Money shot (shows the rotisserie burner in the back):


I'm sure the transmitter gets a little dizzy during the 2 hour spin (6+ pound chicken), but this all works together very well.
Like I've always said, you have to sleep pretty late to be lazier than me.


----------



## Boswell (Mar 31, 2022)

I really like the way you incorporated the temp probe system into the rotisserie.  Very nicely done !


----------



## extropic (Mar 31, 2022)

Eyerelief said:


> View attachment 402465



In that photo, trying to understand the construction, is the base made of two parts, dadoed to mate and fixed with the two visible screws.

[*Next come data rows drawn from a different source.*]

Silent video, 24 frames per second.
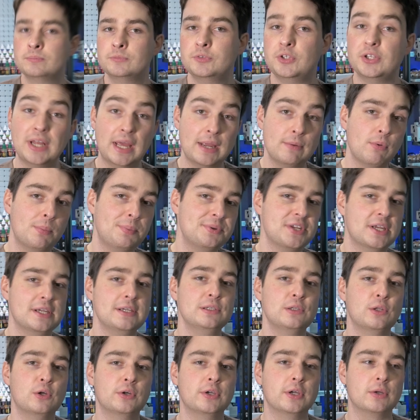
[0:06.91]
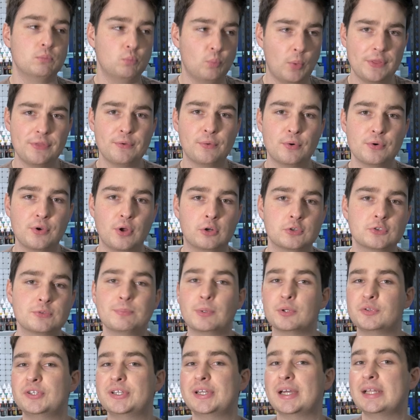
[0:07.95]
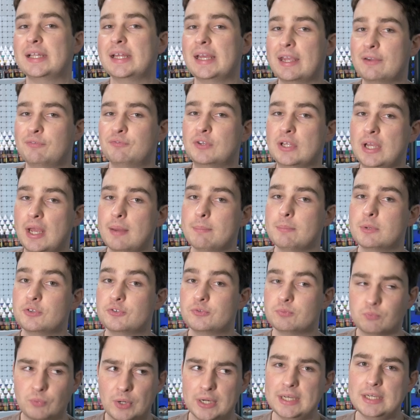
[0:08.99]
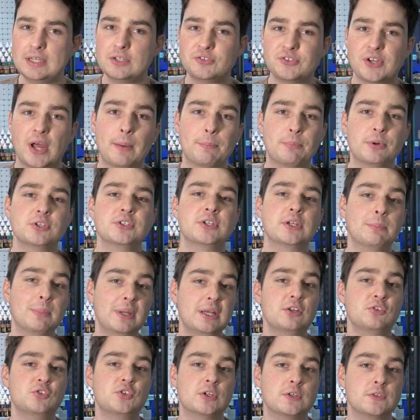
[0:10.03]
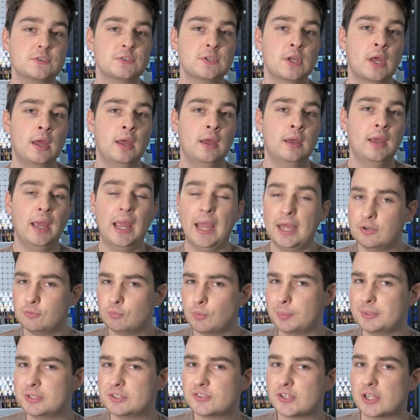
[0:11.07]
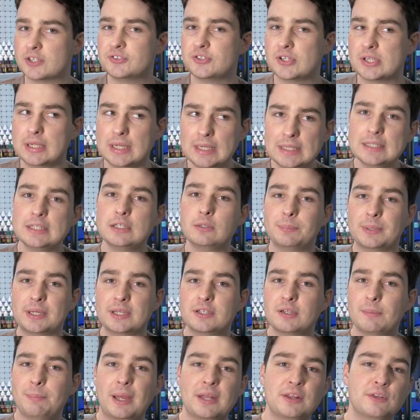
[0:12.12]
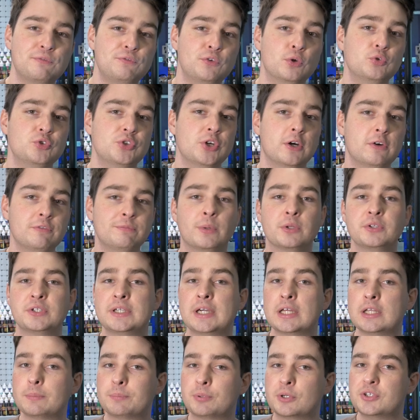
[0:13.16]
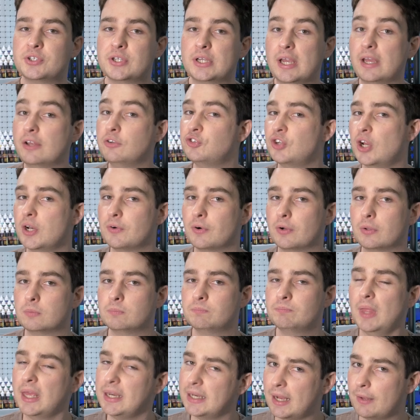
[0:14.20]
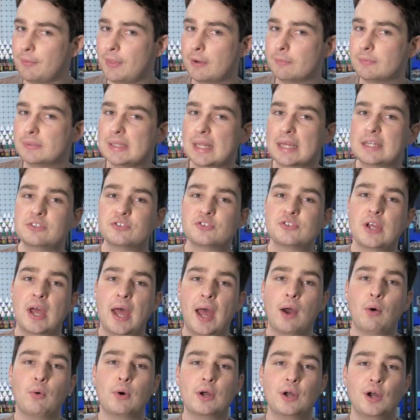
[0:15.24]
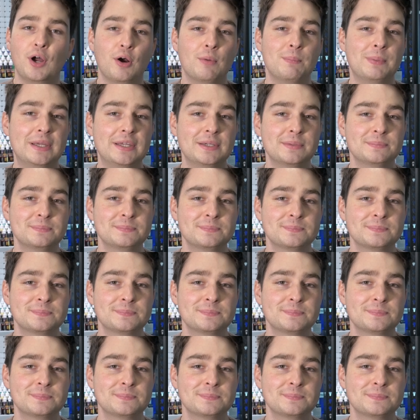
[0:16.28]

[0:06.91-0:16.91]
Today we'll be taking a look at whether or not multicolour FDM is ready to start printing miniatures, and we'll be discussing a little bit about the future of multicolour printing in general, and how that relates to our hobby.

I'm having a hard time writing how much I like your taking the guesswork out of using your rotisserie. Well done.
That's got to be worth some 'atta boys' from your wife.


----------



## Eyerelief (Mar 31, 2022)

extropic said:


> In that photo, trying to understand the construction, is the base made of two parts, dadoed to mate and fixed with the two visible screws.
> 
> I'm having a hard time writing how much I like your taking the guesswork out of using your rotisserie. Well done.
> That's got to be worth some 'atta boys' from your wife.

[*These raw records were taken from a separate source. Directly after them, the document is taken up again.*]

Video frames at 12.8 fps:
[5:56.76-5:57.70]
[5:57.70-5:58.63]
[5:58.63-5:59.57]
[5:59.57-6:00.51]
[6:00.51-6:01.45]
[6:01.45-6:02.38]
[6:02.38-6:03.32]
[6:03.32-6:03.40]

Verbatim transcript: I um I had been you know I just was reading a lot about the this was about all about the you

Yes, on the motor side, two aluminum pieces are dadoed together with a couple screws in them.  I couldn't weld AL then so that was as clean a set up as I could come up with.
Thanks, and yes, the wife likes it when I've got the grill or the smoker going.


----------



## Eyerelief (Mar 31, 2022)

Thanks Bozwell.  The remote thermometers free me up to make messes elsewhere.  I cant multitask but I can multimess.


----------



## woodchucker (Mar 31, 2022)

now, are you inviting us all over to prove you know how to use that thing???


----------



## Dhal22 (Mar 31, 2022)

Jeat yet?

Naw,  ju?


----------



## Eyerelief (Mar 31, 2022)

Yunto?


----------



## Eyerelief (Mar 31, 2022)

woodchucker said:


> now, are you inviting us all over to prove you know how to use that thing???


Woodchucker,  you make it down here and we _will_ strap on the feed bag!!

That will have to do until we get the kinks worked out of Smell-a-vision


----------